GIVEN RECORDS Start Marker

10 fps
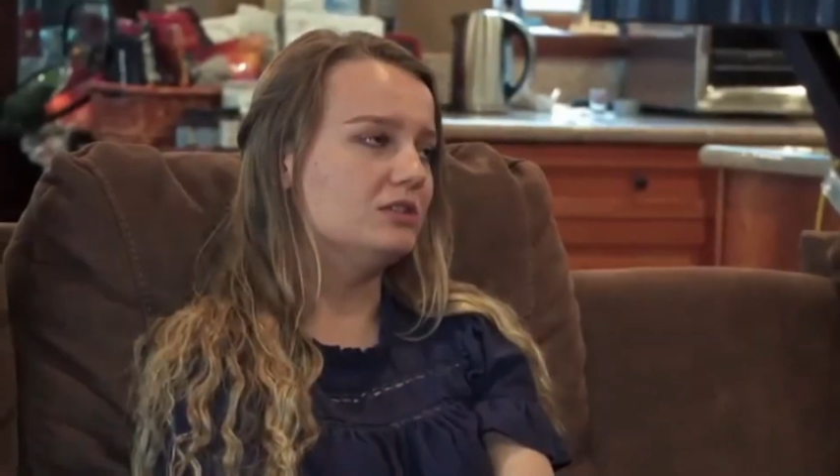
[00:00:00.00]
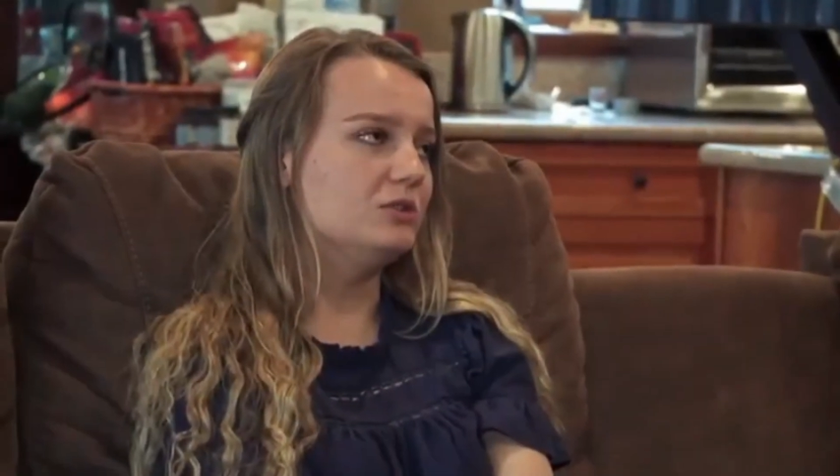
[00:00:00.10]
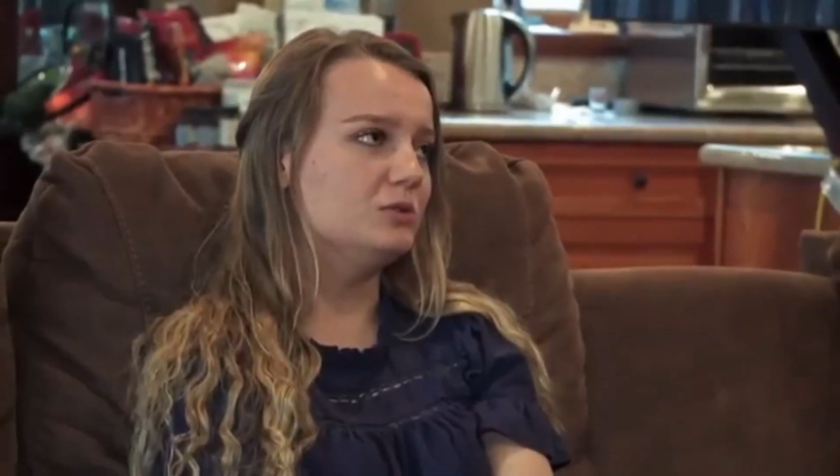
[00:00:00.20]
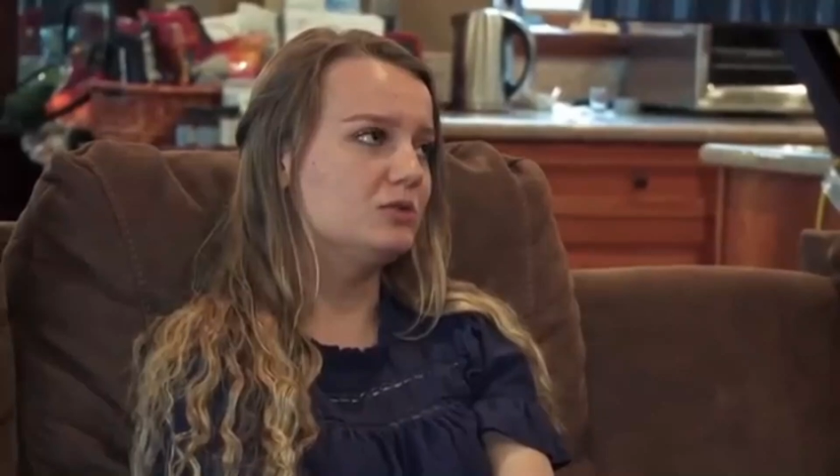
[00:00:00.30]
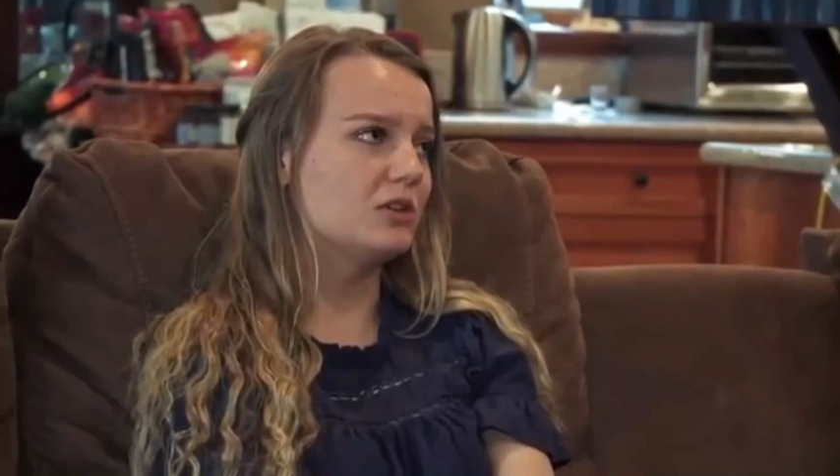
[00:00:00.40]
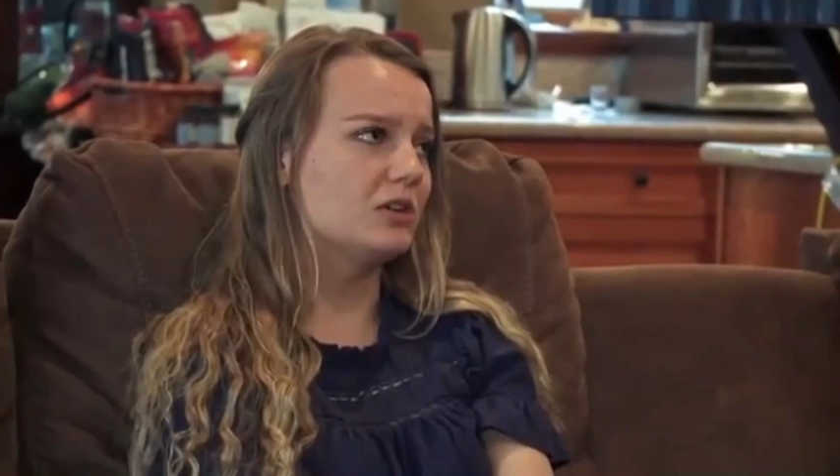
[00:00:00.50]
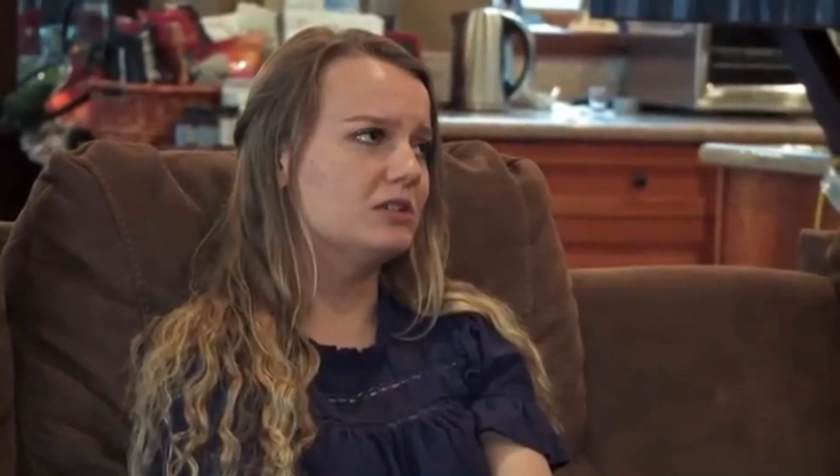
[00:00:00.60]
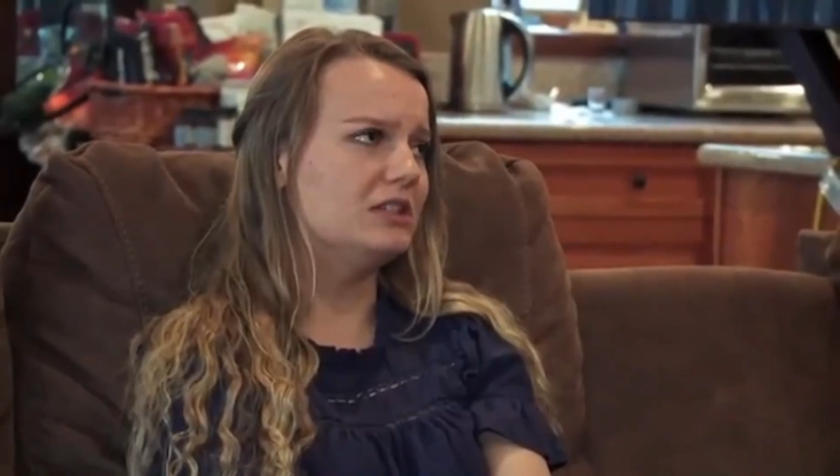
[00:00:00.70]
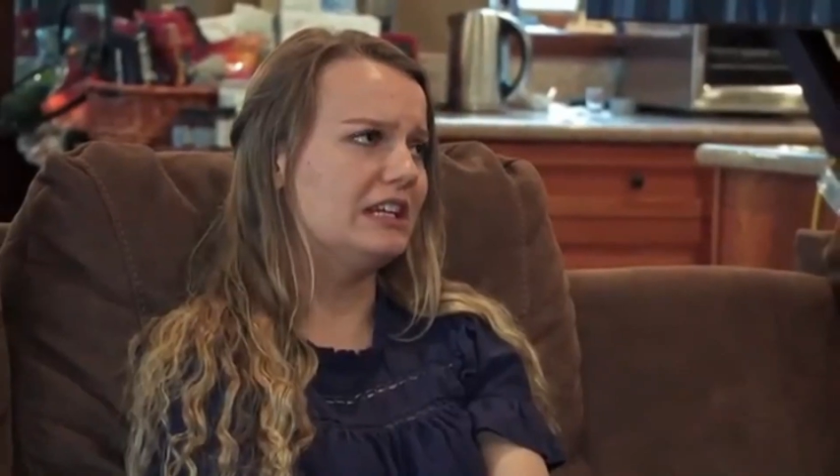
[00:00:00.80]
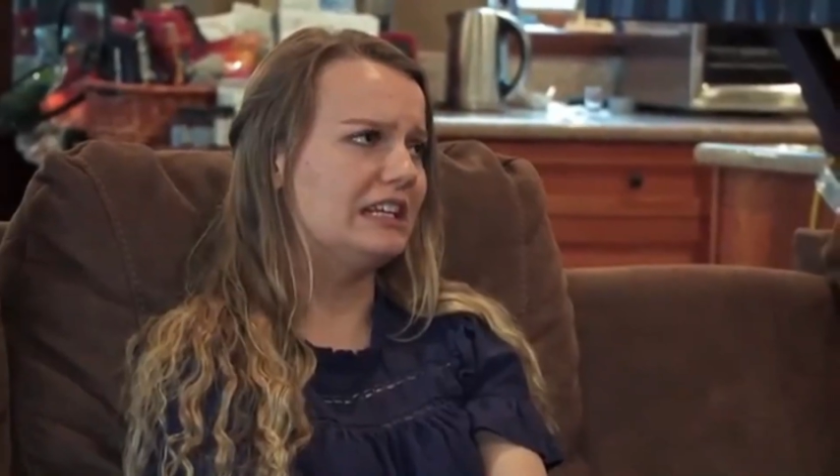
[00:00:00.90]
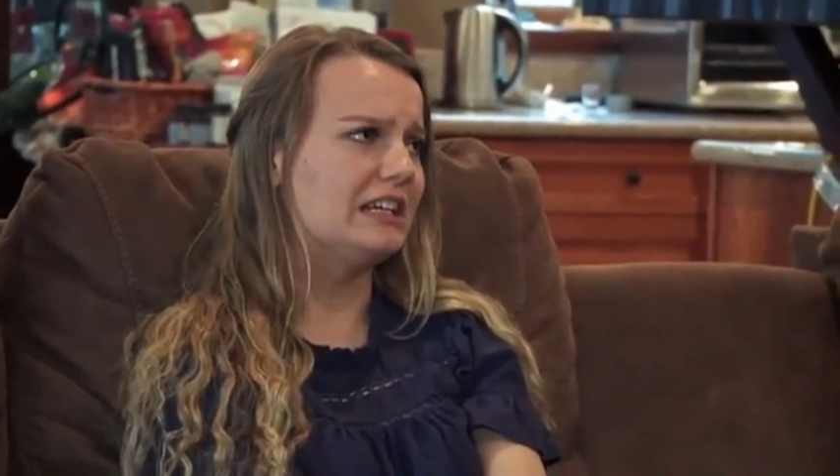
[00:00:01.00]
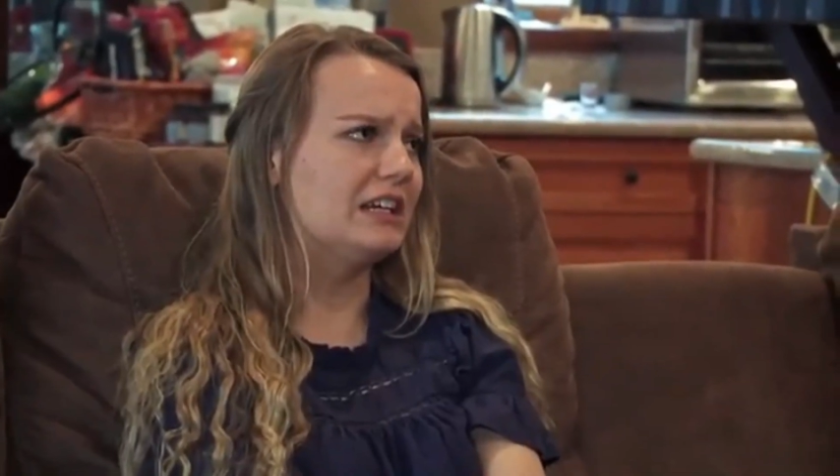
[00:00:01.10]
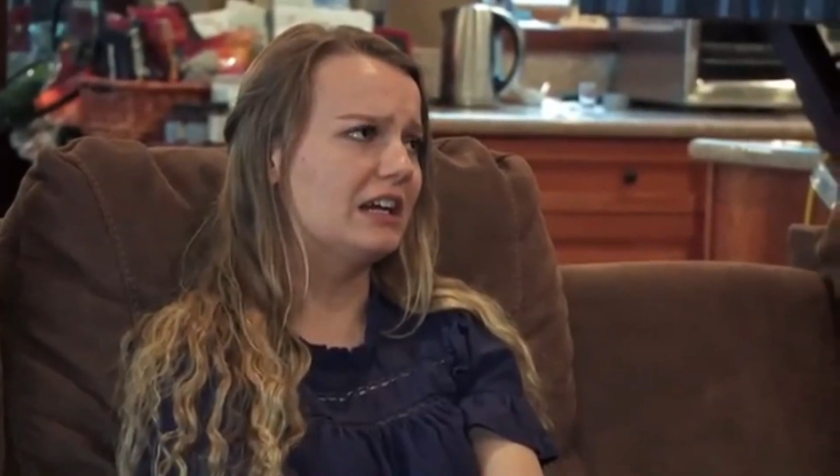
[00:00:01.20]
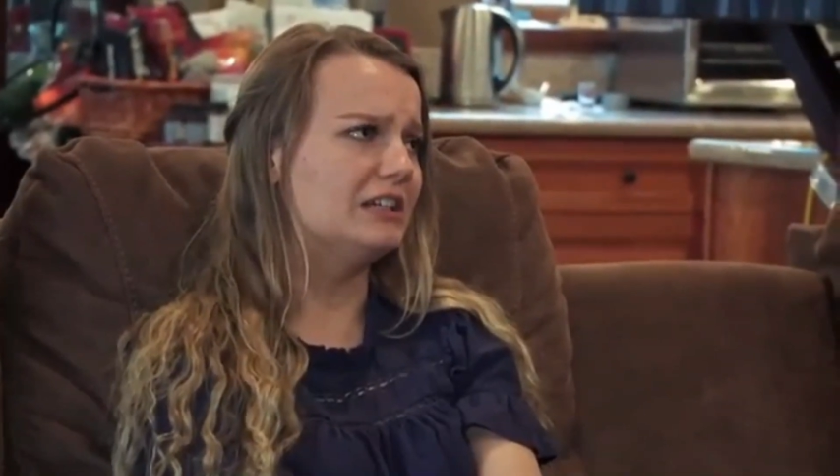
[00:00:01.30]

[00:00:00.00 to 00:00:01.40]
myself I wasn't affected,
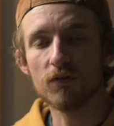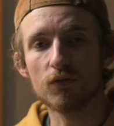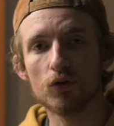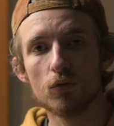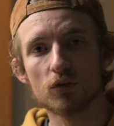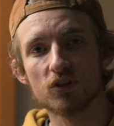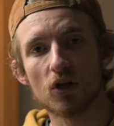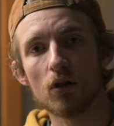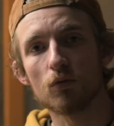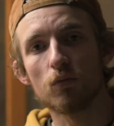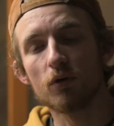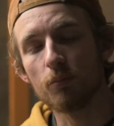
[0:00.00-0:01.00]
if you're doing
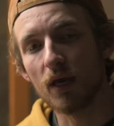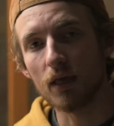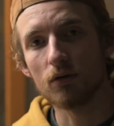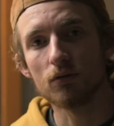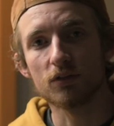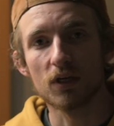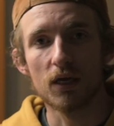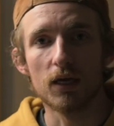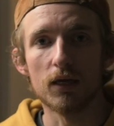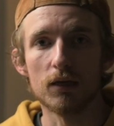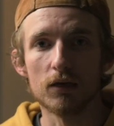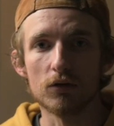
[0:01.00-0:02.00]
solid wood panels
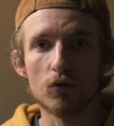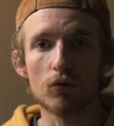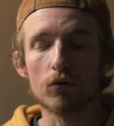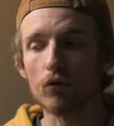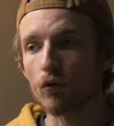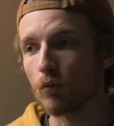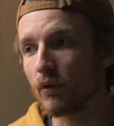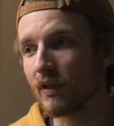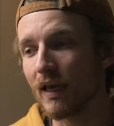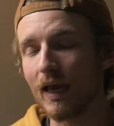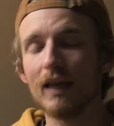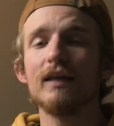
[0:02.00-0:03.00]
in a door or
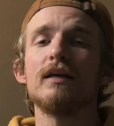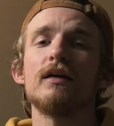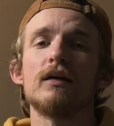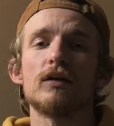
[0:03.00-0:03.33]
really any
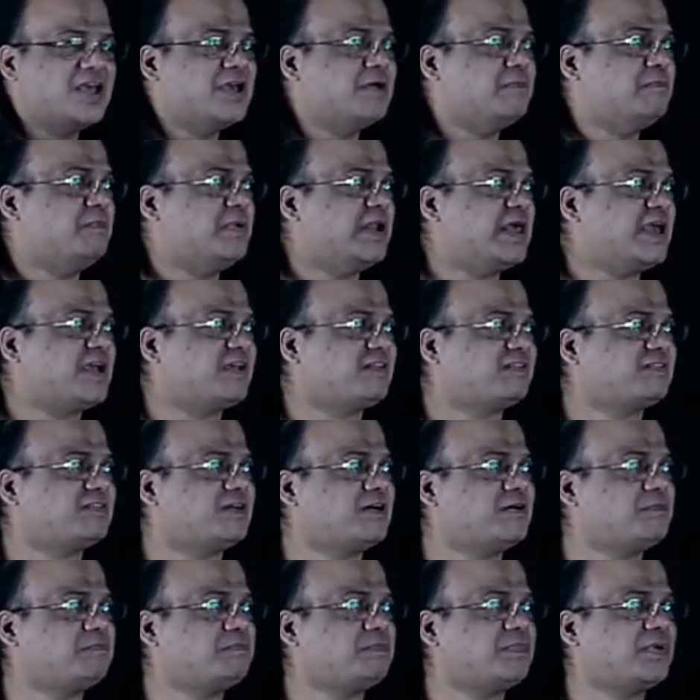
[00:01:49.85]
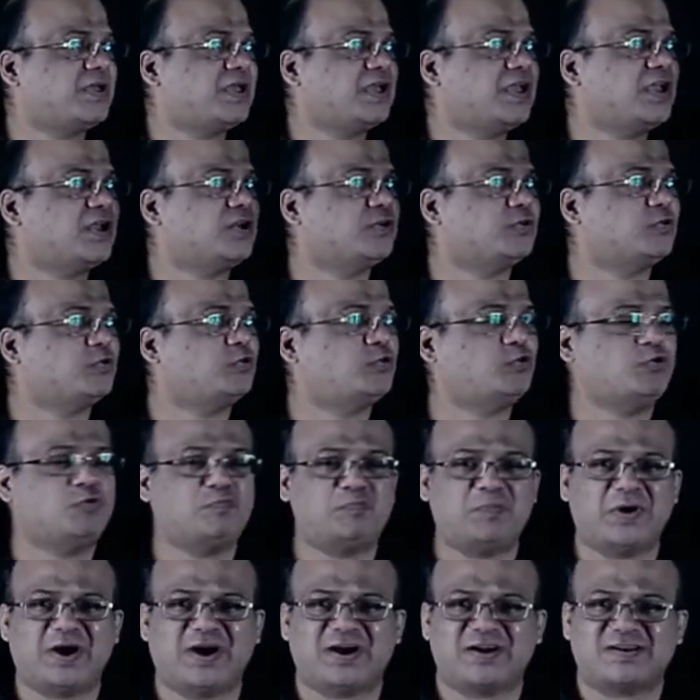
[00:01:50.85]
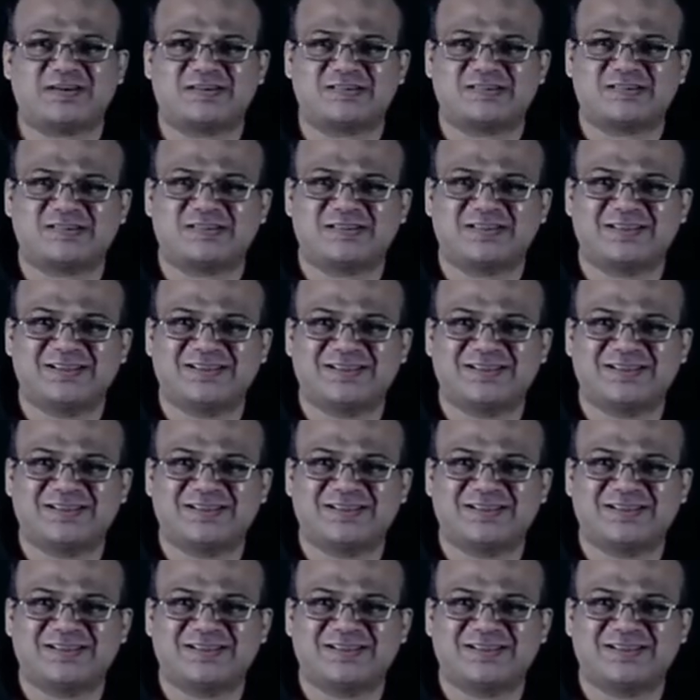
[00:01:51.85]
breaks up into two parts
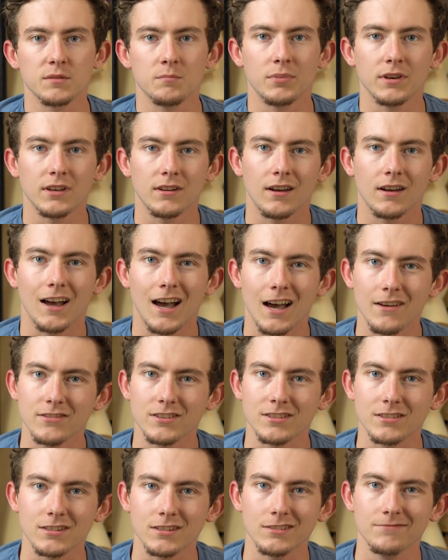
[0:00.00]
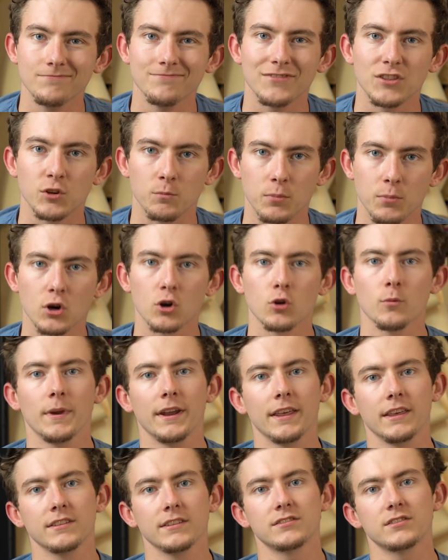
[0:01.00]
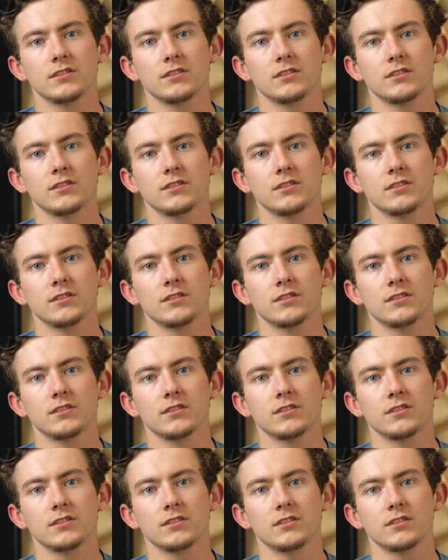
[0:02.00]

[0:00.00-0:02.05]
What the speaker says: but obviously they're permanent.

GIVEN RECORDS End Marker

> [TASK REQUIREMENTS]
Starting from the line with "[00:00:00.80]" in the records above, repeat each line exactly until you have written the line with "[00:01:50.85]", then stop; drop the pictures.

> [EXERCISE ANSWER]
[00:00:00.80]
[00:00:00.90]
[00:00:01.00]
[00:00:01.10]
[00:00:01.20]
[00:00:01.30]

[00:00:00.00 to 00:00:01.40]
myself I wasn't affected,
[0:00.00-0:01.00]
if you're doing
[0:01.00-0:02.00]
solid wood panels
[0:02.00-0:03.00]
in a door or
[0:03.00-0:03.33]
really any
[00:01:49.85]
[00:01:50.85]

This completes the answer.